Через несколько дней результаты работы комиссии были мне объявлены в еще неведомой и, как мне показалось, унизительной для моего звания форме.
Вызванный в служебный кабинет Занкевича, я увидел сидящих вдоль стен этой небольшой комнаты двух-трех унтер-офицеров, ефрейтора, рядового, а у края стола, за которым сидел Занкевич, расположился полковник с серебряными погонами и малиновыми просветами — форме чинов военно-судебного ведомства царского времени. В первую минуту не хотелось верить глазам: это был именно тот самый фатоватый военный прокурор с золотым пенсне на носу, что был прислан еще в царское время по требованию генерала Жилинского для суда по «марсельскому делу».
На отдельном столике были аккуратно разложены: кусок заплесневелой подкладки от солдатской каски, несколько заржавелых гвоздей, какая-то грязная тряпка и кусок просаленной бумаги из ящика с орудийными гильзами.
«Вот они, вещественные доказательства совершенного мною преступления!» — подумал я.
При моем появлении никто не поднялся, а Занкевич с обычно слащавой улыбкой предложил мне присесть, но я предпочел отвечать стоя.
— «По предложению военного представителя Временного правительства и согласно решению комитета русских военнослужащих города Парижа, комиссия в составе таких-то и таких-то такого-то числа, месяца и года произвела осмотр складов военного имущества в городе Бресте, состоящих в ведении военного агента во Франции…» — начал чтение протокола полковник с серебряными погонами.

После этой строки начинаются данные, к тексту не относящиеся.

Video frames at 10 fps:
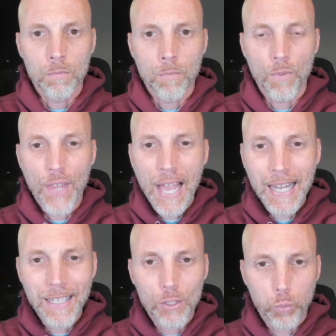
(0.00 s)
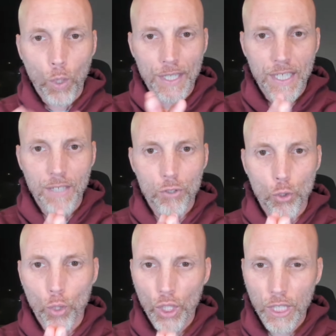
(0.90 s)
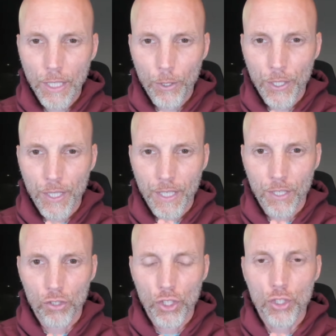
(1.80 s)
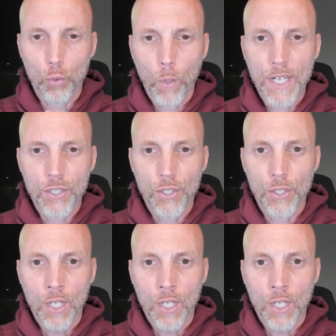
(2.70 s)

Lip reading: That is what gives you clarity in a situation,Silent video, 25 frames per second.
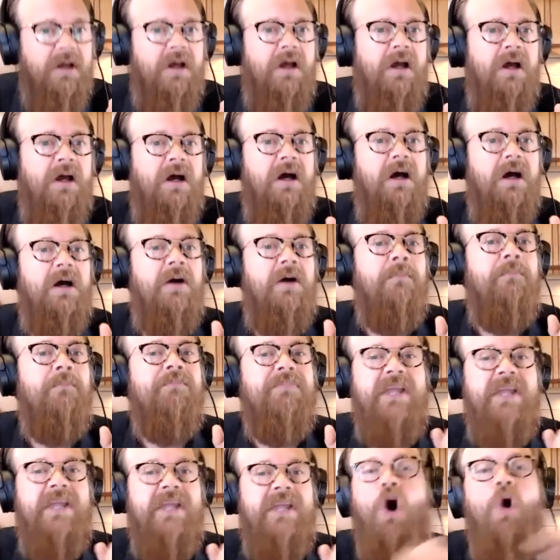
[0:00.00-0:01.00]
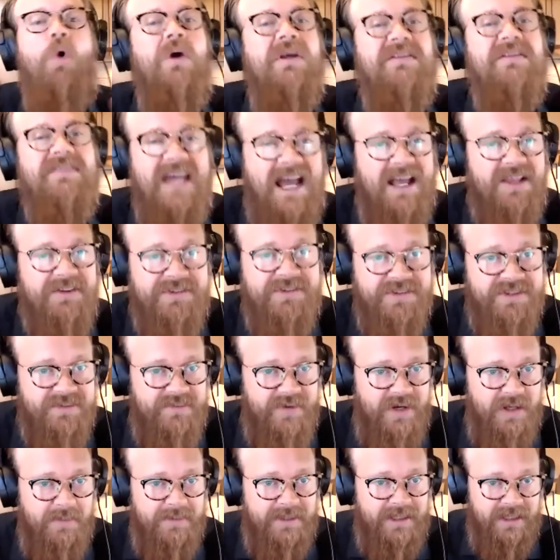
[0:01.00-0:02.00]
and always has since the
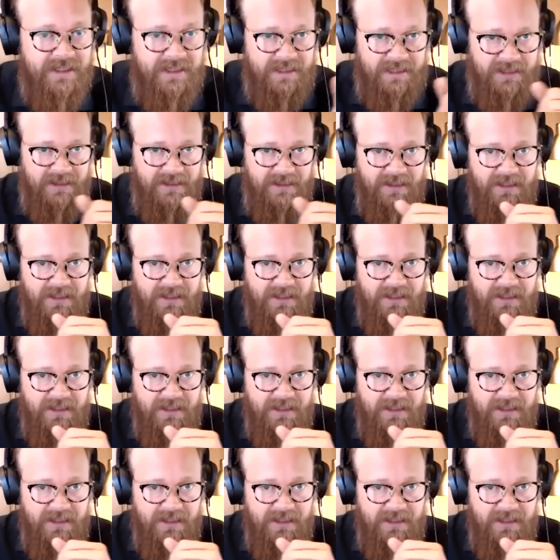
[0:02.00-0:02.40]
very beginning.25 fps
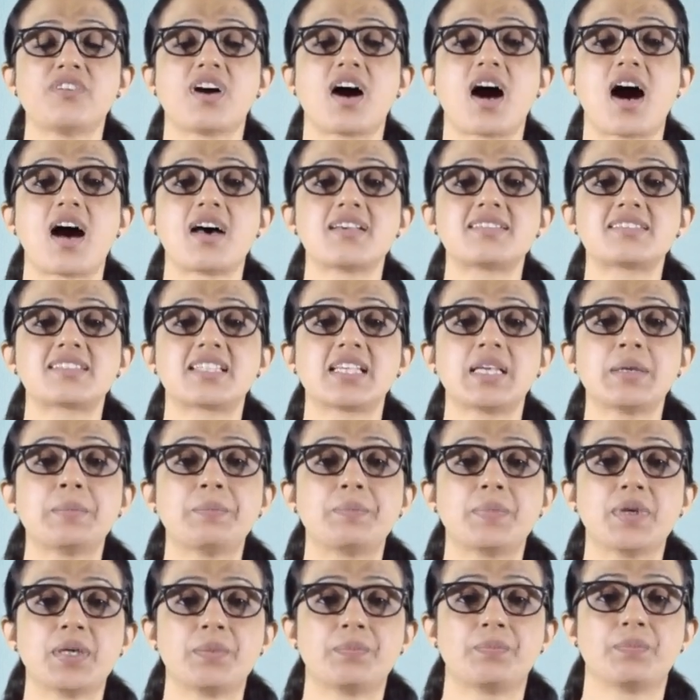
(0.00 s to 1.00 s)
asking
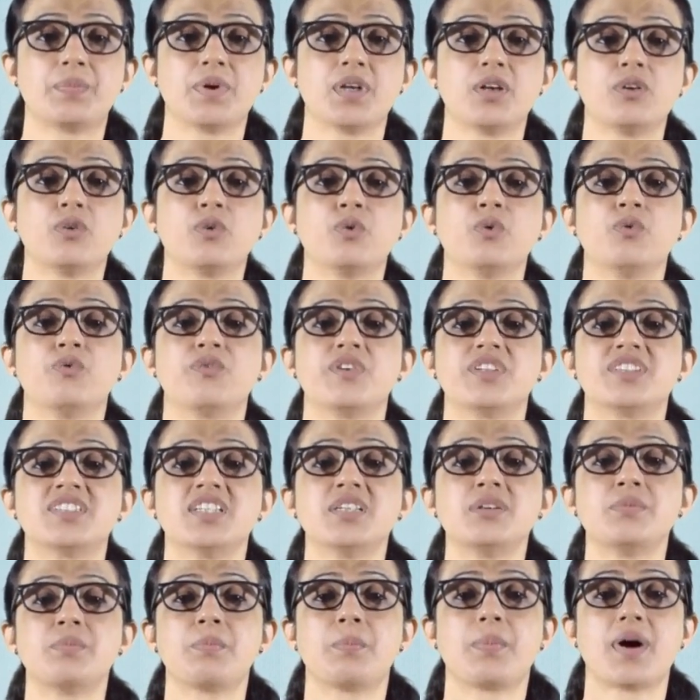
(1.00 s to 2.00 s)
people who
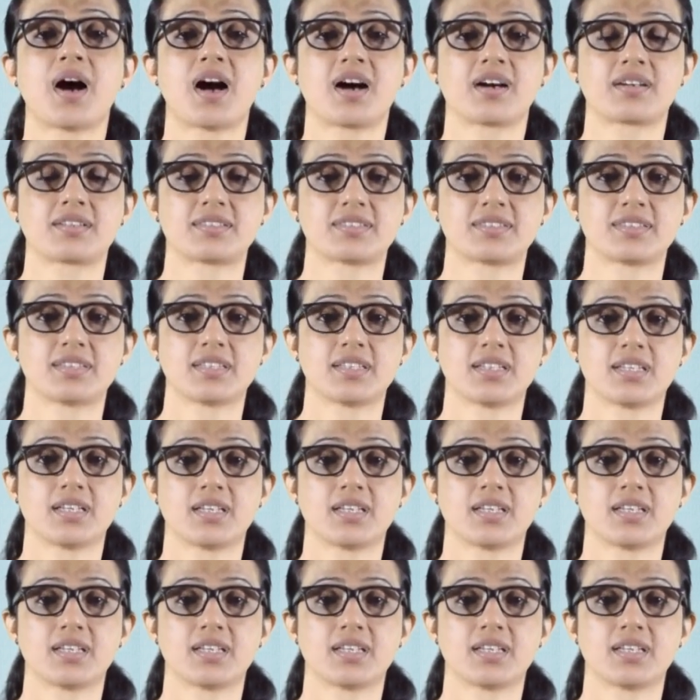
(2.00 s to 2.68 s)
visit parks.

— Виноват, — прервал я, — прежде всего я нахожу недопустимым узнавать о распоряжениях нашего правительства через французского адмирала, а во-вторых, считаю долгом доложить, что склады эти находятся в ведении не военного, а морского агента, так как территория морского порта принадлежит не военному, а морскому французскому ведомству.

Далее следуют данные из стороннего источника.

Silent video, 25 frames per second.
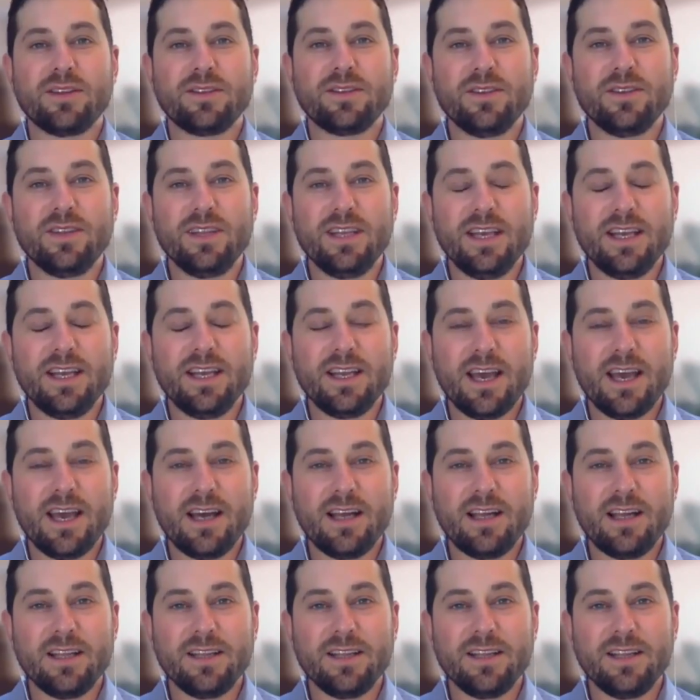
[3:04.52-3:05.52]
So the
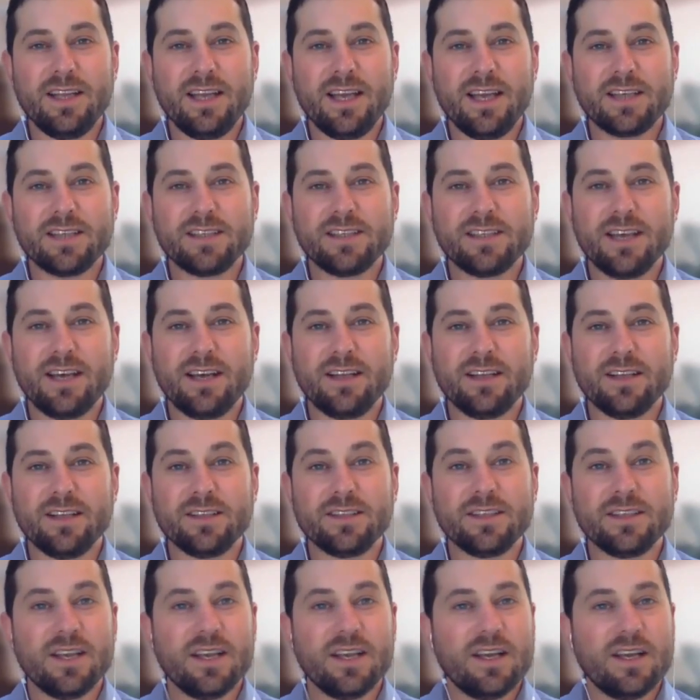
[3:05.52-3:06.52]
inhale and the exhale
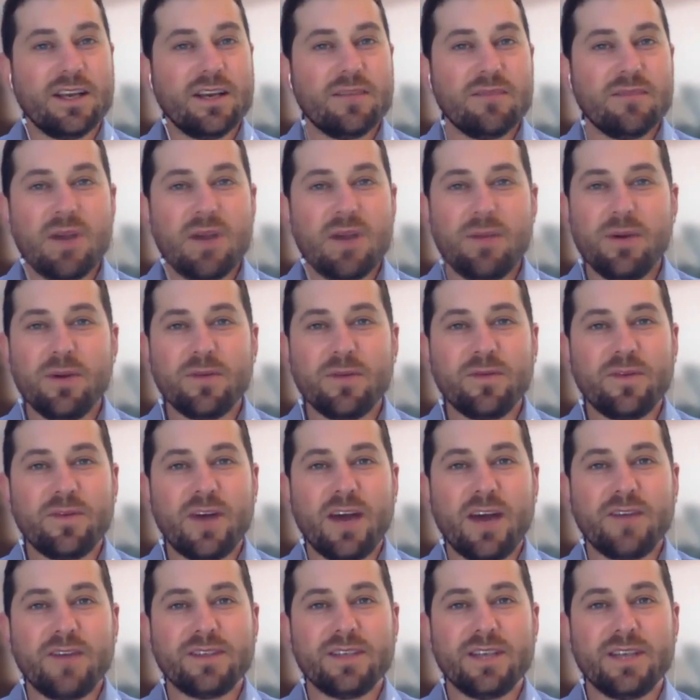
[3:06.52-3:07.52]
is about
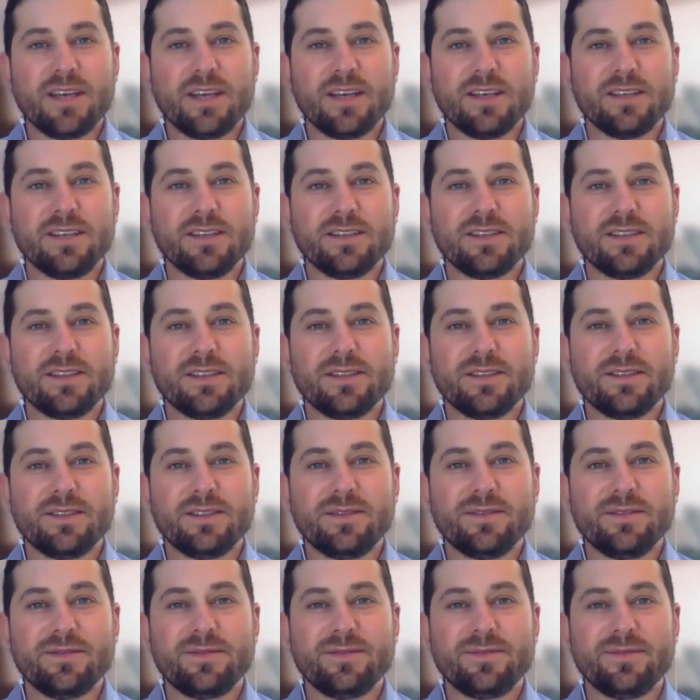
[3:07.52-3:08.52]
5 seconds.
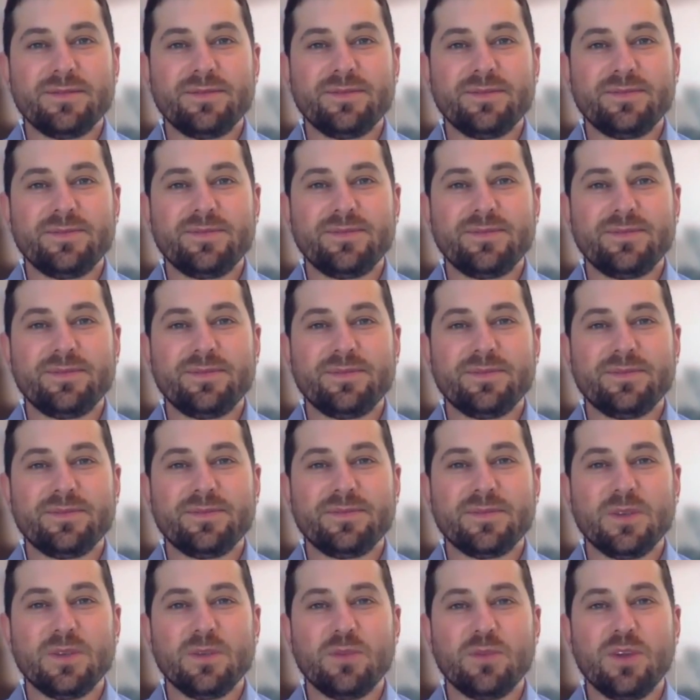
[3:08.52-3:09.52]

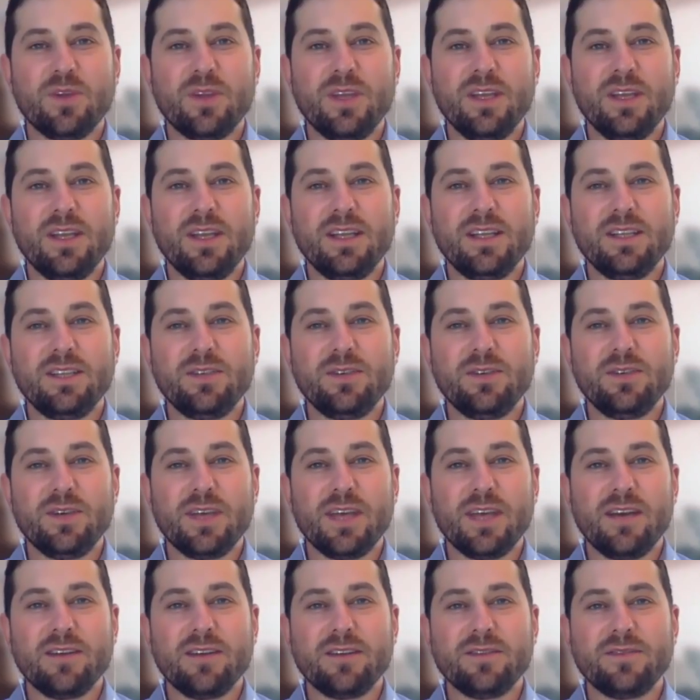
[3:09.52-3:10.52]
So breathing in to a
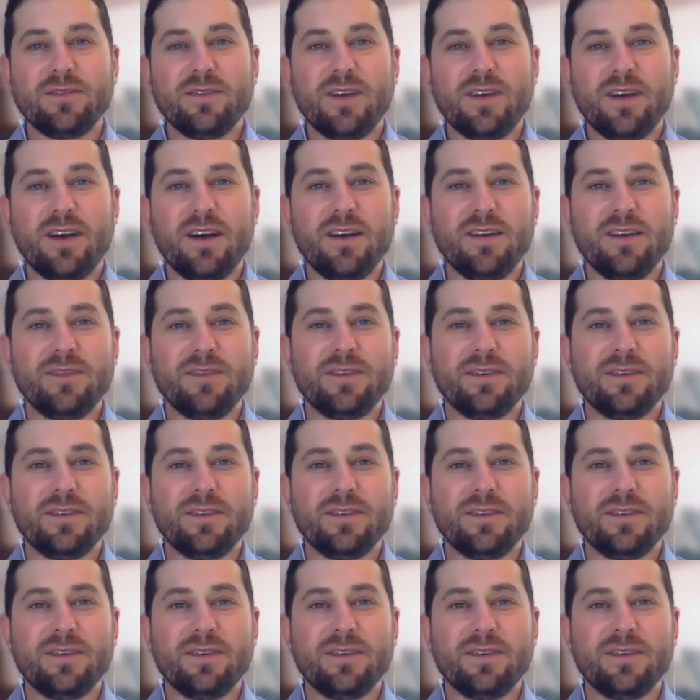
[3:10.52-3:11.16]
count of 5.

— Нам этого не объяснили, — вмешался ефрейтор, злобно взглянув на прокурора.
— Тогда и читать дальше не стоит, — авторитетно заявил взводный с тремя лычками на погоне.
— Нет, почему же? — ответил я, пощупав заржавленные гвозди. — Из-за недостатка в тоннаже склады растут ведь не по дням, а по часам, и строить для них сараи в военное время в безлесной стране, конечно, затруднительно. Впрочем, если господин генерал разрешит, то я просил бы, как обычно, передать мне весь этот объемистый протокол на заключение, и я сочту долгом дать по каждому пункту обоснованный ответ. Прошу только, во избежание недоразумений, всех членов комиссии предварительно его подписать.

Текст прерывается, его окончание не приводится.